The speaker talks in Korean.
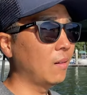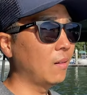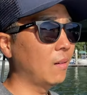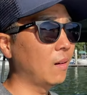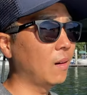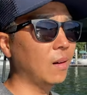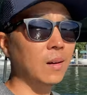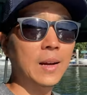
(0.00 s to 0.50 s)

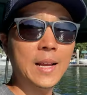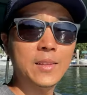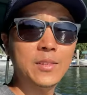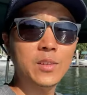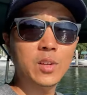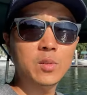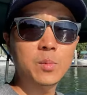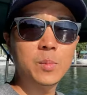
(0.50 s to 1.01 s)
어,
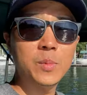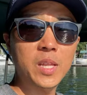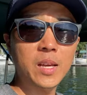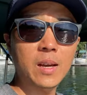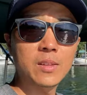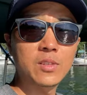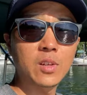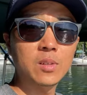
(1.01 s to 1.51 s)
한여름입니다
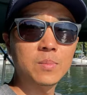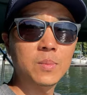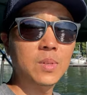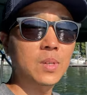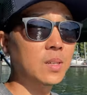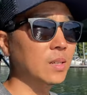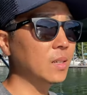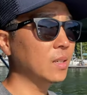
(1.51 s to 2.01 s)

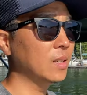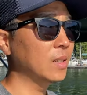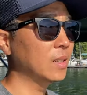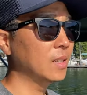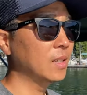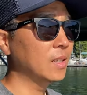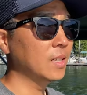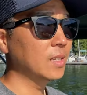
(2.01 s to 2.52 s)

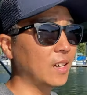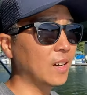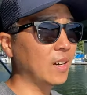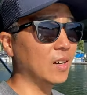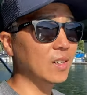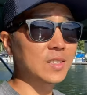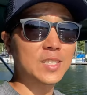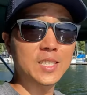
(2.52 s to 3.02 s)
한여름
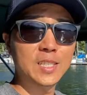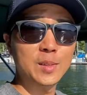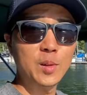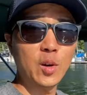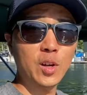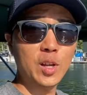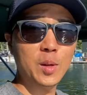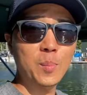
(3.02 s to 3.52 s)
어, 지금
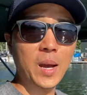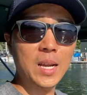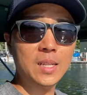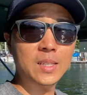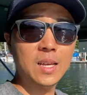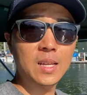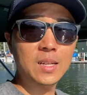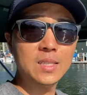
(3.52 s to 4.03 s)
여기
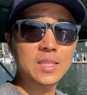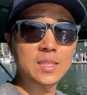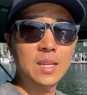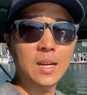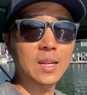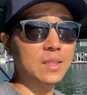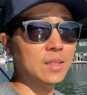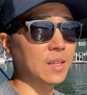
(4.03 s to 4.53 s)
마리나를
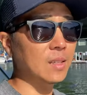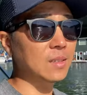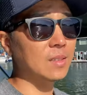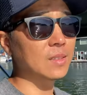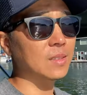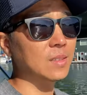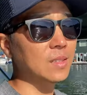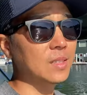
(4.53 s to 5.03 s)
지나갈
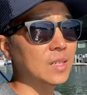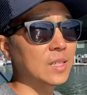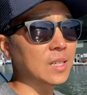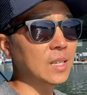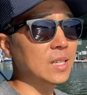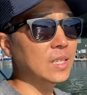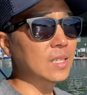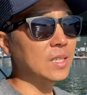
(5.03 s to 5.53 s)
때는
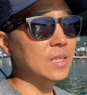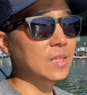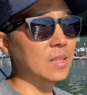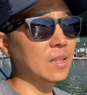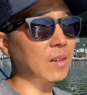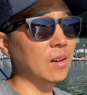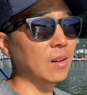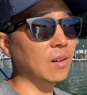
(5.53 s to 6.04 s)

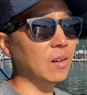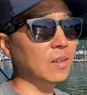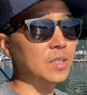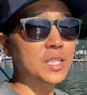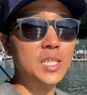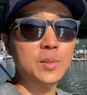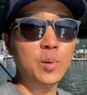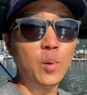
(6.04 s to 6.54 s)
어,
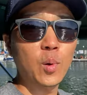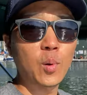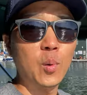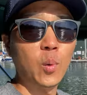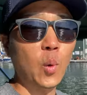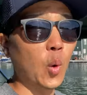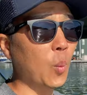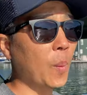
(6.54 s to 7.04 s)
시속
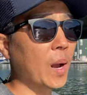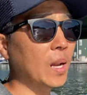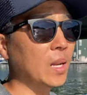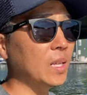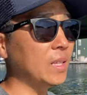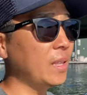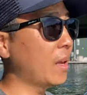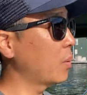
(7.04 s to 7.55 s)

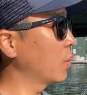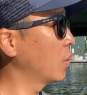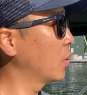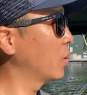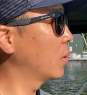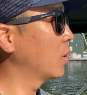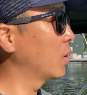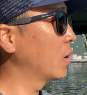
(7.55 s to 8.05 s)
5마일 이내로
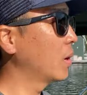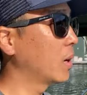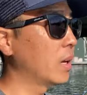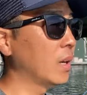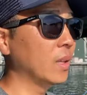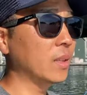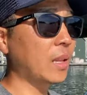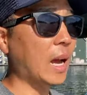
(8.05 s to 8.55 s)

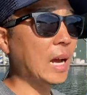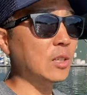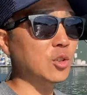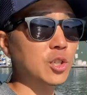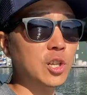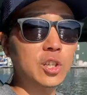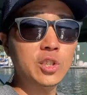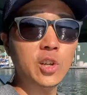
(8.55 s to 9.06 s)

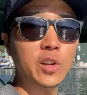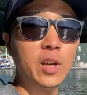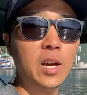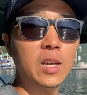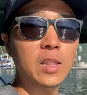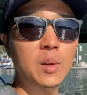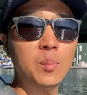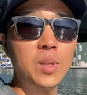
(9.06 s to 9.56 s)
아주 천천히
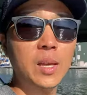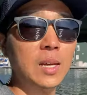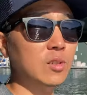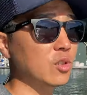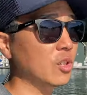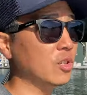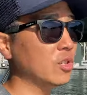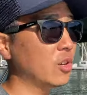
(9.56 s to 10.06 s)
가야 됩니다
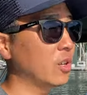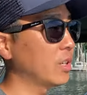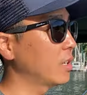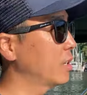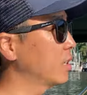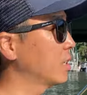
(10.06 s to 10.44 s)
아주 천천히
□ □ □
- [TASK TO CARRY OUT]: Return the material from above in full, exactly as written, with the pictures omitted.

- [YOUR RESPONSE]:
The speaker talks in Korean.
(0.00 s to 0.50 s)

(0.50 s to 1.01 s)
어,
(1.01 s to 1.51 s)
한여름입니다
(1.51 s to 2.01 s)

(2.01 s to 2.52 s)

(2.52 s to 3.02 s)
한여름
(3.02 s to 3.52 s)
어, 지금
(3.52 s to 4.03 s)
여기
(4.03 s to 4.53 s)
마리나를
(4.53 s to 5.03 s)
지나갈
(5.03 s to 5.53 s)
때는
(5.53 s to 6.04 s)

(6.04 s to 6.54 s)
어,
(6.54 s to 7.04 s)
시속
(7.04 s to 7.55 s)

(7.55 s to 8.05 s)
5마일 이내로
(8.05 s to 8.55 s)

(8.55 s to 9.06 s)

(9.06 s to 9.56 s)
아주 천천히
(9.56 s to 10.06 s)
가야 됩니다
(10.06 s to 10.44 s)
아주 천천히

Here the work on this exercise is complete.